One of the first things you must consider is the legal structure of your business franchise. After all, you must ensure that it fits your business needs and capacity.
Here is a quick review of the business’ legal structures.
• Sole Proprietorship – the easiest to form and offers total control over your business
• Partnership and Limited Partnership – owned by two or more persons, but only one part has unlimited liability; the rest have limited liability.
• Limited Liability Company (LLC) – the LLC business startup structure gets the benefit of both LLPs and corporations.
• S-Corporation – a single-person S-Corporation is designed to get specific tax revenue requirements
• C-Corporation – a legal entity that is entirely alien from the owner.
Still, how do you know if you are getting the proper business structure? Here are the five questions that you need to ask.
What Specific Structure Does The Franchisor Require?
If the franchisor has a required business legal structure, you must abide by the franchise agreement; otherwise, you are free to determine your own business structure. Aside from this, this is also the time when you need to discern which of these three structures you can manage.

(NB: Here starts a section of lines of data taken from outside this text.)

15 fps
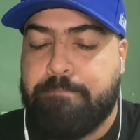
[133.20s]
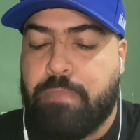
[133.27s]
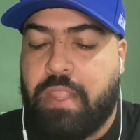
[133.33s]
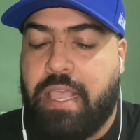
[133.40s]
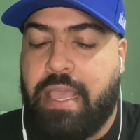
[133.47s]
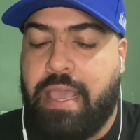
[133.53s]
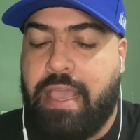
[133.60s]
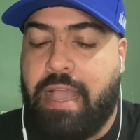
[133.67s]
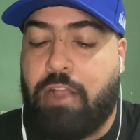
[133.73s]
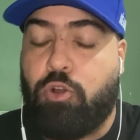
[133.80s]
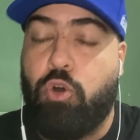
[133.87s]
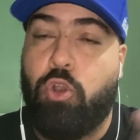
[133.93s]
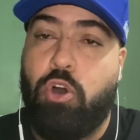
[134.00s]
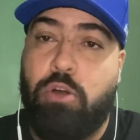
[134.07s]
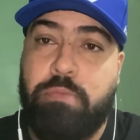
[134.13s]
É, a
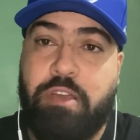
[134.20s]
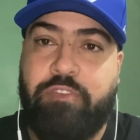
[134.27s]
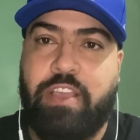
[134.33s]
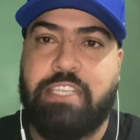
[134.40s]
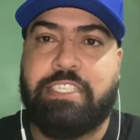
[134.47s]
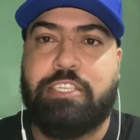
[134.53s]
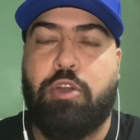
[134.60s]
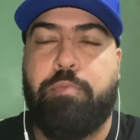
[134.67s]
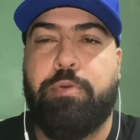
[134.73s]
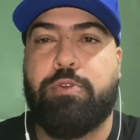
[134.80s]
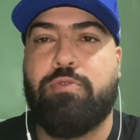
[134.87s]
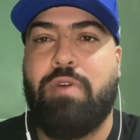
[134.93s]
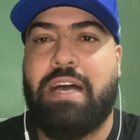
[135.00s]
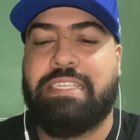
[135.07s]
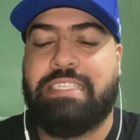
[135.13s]
Colômbia venceu por
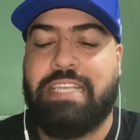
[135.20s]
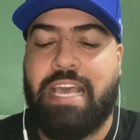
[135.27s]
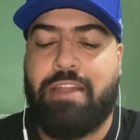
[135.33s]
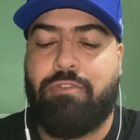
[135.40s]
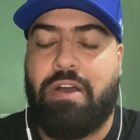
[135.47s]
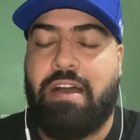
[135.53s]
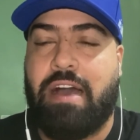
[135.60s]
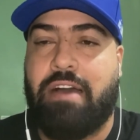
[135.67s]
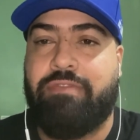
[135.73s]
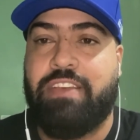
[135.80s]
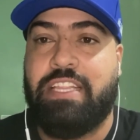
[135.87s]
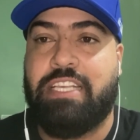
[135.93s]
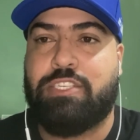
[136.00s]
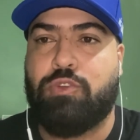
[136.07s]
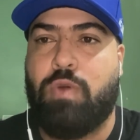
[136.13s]
1 a 0 a
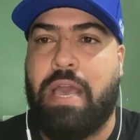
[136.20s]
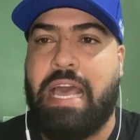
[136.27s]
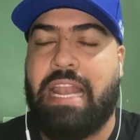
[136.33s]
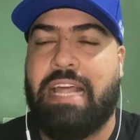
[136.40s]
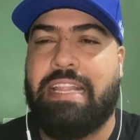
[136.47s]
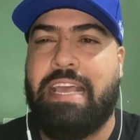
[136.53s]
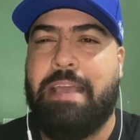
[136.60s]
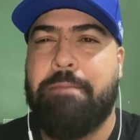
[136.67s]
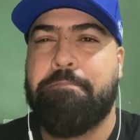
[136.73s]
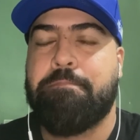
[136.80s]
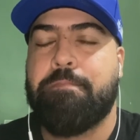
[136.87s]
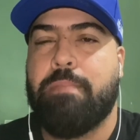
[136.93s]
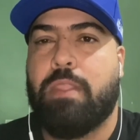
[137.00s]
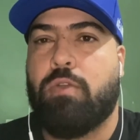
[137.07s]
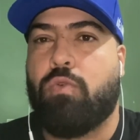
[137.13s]
Venezuela, né?
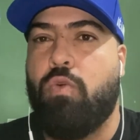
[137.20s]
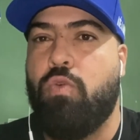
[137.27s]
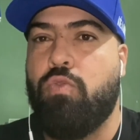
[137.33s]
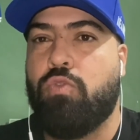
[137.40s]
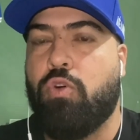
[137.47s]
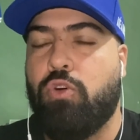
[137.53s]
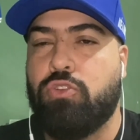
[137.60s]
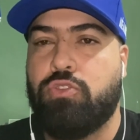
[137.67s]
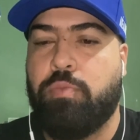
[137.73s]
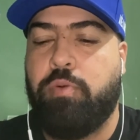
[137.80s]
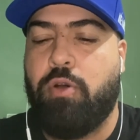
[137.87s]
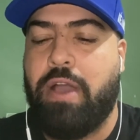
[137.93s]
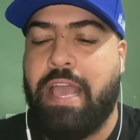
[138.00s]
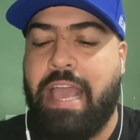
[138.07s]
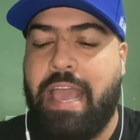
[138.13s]
Com um gol do
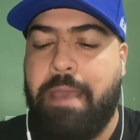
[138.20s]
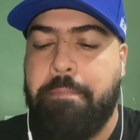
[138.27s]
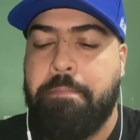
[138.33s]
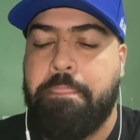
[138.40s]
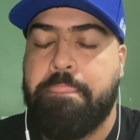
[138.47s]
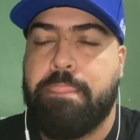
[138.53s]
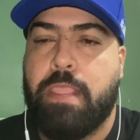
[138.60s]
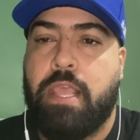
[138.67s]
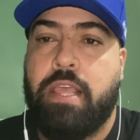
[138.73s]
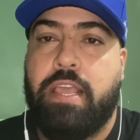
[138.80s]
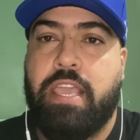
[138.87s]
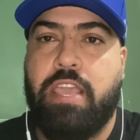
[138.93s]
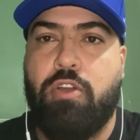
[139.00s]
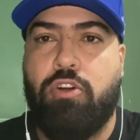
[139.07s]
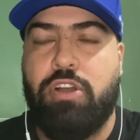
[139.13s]
Borré.
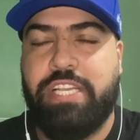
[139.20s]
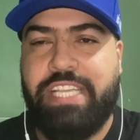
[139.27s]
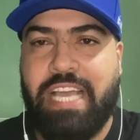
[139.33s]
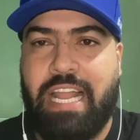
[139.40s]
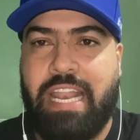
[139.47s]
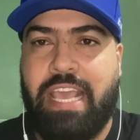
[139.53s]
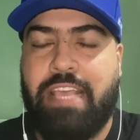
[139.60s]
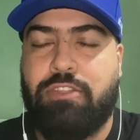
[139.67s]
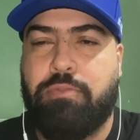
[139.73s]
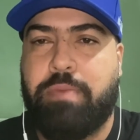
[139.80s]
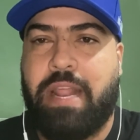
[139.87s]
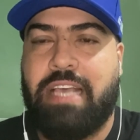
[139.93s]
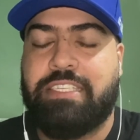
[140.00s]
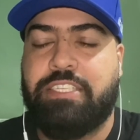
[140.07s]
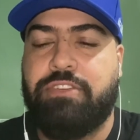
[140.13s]
E hoje, além do
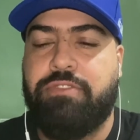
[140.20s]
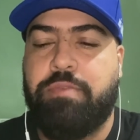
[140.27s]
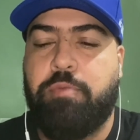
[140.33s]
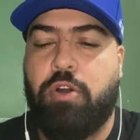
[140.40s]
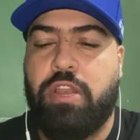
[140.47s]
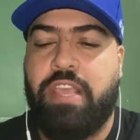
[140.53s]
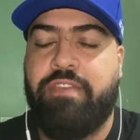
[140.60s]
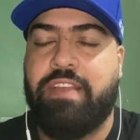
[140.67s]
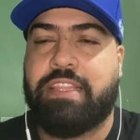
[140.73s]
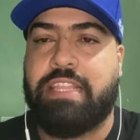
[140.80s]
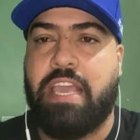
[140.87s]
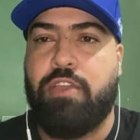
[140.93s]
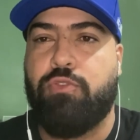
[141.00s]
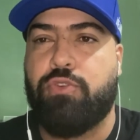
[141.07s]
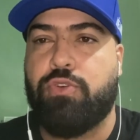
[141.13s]
Brasil e Bolívia,
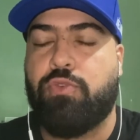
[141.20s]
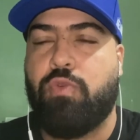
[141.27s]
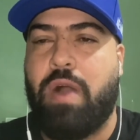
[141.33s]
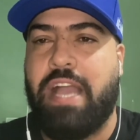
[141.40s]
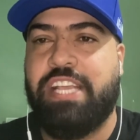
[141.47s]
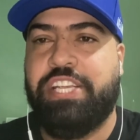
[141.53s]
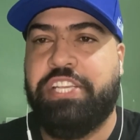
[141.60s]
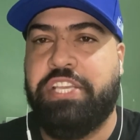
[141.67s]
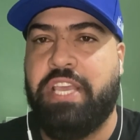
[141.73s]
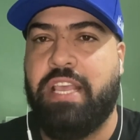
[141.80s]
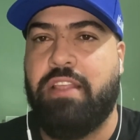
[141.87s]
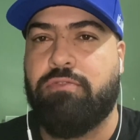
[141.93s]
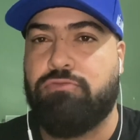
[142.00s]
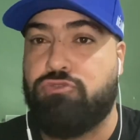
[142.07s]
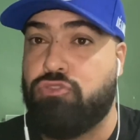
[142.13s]
tem Uruguai e
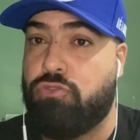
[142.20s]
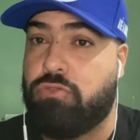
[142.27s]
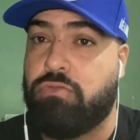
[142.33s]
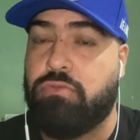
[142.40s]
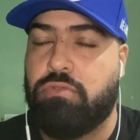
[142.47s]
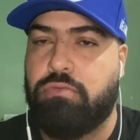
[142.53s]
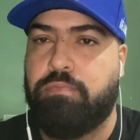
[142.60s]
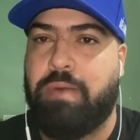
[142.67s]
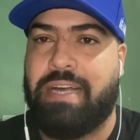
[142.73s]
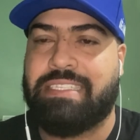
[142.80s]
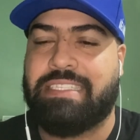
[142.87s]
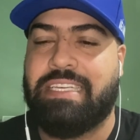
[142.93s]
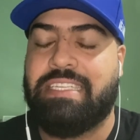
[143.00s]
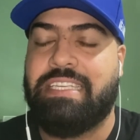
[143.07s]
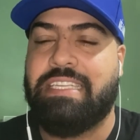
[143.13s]
Chile, um jogo
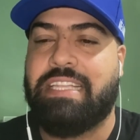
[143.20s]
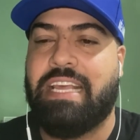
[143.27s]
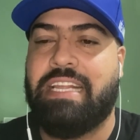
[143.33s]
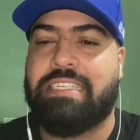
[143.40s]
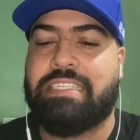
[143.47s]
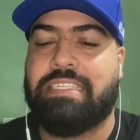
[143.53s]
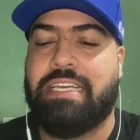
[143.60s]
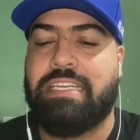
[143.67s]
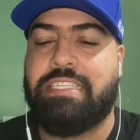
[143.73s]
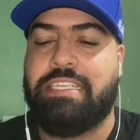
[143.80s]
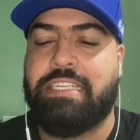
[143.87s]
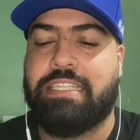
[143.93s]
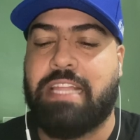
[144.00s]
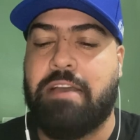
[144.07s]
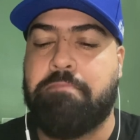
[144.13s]
bastante
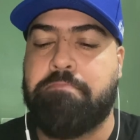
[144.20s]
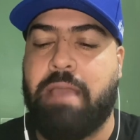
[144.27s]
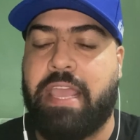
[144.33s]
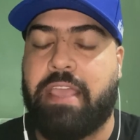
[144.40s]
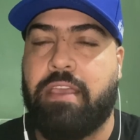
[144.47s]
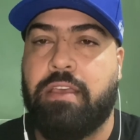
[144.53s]
interessante também.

How Much Protection Against Liability Do You Need?
If you are concerned about protecting your asset, both LLCs and S-Corporations are good options. In this case, a Limited Liability Company (LLC) protects you and other members’ personal assets from debts, losses, and court ruling because your business is considered separate.
The same goes with S-Corporation; only money invested in your franchise by your and other shareholders is at risk. On the other hand, a C-Corporation has a higher level of liability protection, which applies to directors, officers, shareholders, and employees.

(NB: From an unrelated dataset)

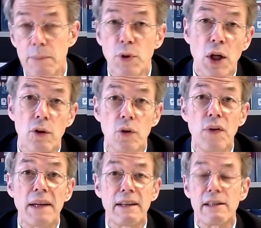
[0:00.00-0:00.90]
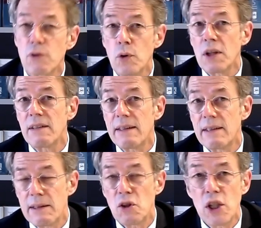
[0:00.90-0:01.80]
Den Müttern und Vätern des
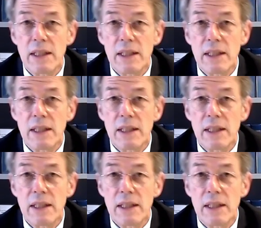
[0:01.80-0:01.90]
Grundgesetzes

To What Extent Does Each Structure Affect Your Taxes?
For LLCs, the franchise owner is taxed individually from the member’s personal income tax rate. For C-Corporations, the business profit is taxed twice, first from the business profit tax rate, second from when the dividends are distributed to the shareholders.
Moreover, business profit and loss statements are reported at the corporate entity level; therefore, the shareholders cannot deduct any losses in their personal income tax returns.

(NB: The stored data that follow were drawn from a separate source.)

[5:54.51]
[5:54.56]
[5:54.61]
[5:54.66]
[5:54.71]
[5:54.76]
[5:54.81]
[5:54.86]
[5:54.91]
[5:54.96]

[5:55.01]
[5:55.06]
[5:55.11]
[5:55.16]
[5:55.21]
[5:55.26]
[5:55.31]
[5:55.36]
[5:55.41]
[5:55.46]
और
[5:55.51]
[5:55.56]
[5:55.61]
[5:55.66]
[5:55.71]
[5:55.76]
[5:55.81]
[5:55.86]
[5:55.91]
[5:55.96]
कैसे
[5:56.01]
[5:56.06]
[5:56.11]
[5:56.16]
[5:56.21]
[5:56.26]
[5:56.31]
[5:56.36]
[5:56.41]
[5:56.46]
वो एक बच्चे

As for S-Corporations, the business owner can choose how he wants his franchise to be taxed, either like LLC or a C-Corporation. In contrast, a C-Corporation will need to pay corporate income tax on its income, while the shareholders pay personal income taxes from the dividends.
What Kind Of Requirements Do You Want To Provide?
The simplest structure with minor requirements is an LLC. In fact, LLCs have fewer requirements for paperwork formation and compliance compared to other structures.
As for S-Corporations and C-Corporations, you will need to follow the required external and internal corporate formalities such as writing by-laws, holding shareholders and directors meeting, filing annual reports, and submitting other requirements to the government.
Overall, among the three structures, C-Corporations receive more government oversight because of the complicated tax rules and advanced level of protection.
How Much Expansion Of Your Franchise Business Are You Anticipating?
It is crucial to anticipate the growth of business and plan for your business expansion needs. Therefore, you should prepare a business development strategy to reduce potential setbacks. Take note that if you opt for the LLC structure, you cannot sell shareholders’ stock because an LLC structure does not allow shareholders.
So, if you are expanding, you don’t have shareholders to generate funds, unlike an S-Corporation, which allows a limited number of shareholders. In this case, you can have up to 100 shareholders with an S-Corporation.
However, entities such as partnerships and corporations as investors are not permitted in S-Corporations. On the other hand, a C-Corporation structure allows you to have unlimited stockholders. Therefore, you can have more significant opportunities for income generation and growth with this legal structure.
In conclusion, before setting up your franchise, it’s best to answer the above questions. However, deciding on your franchise’s legal structure is not easy, as you need to consider many things before you can do so. For example, your legal structure impacts your liability, tax bill, administrative concerns, and your growth possibilities. So, if you are in doubt, it might be better to ask for advice from professionals to avoid regretting your decision later on. In this case, a legal professional can help guide you over everything you need to know, as well as help you with any paperwork that needs filing once you decide on a legal structure.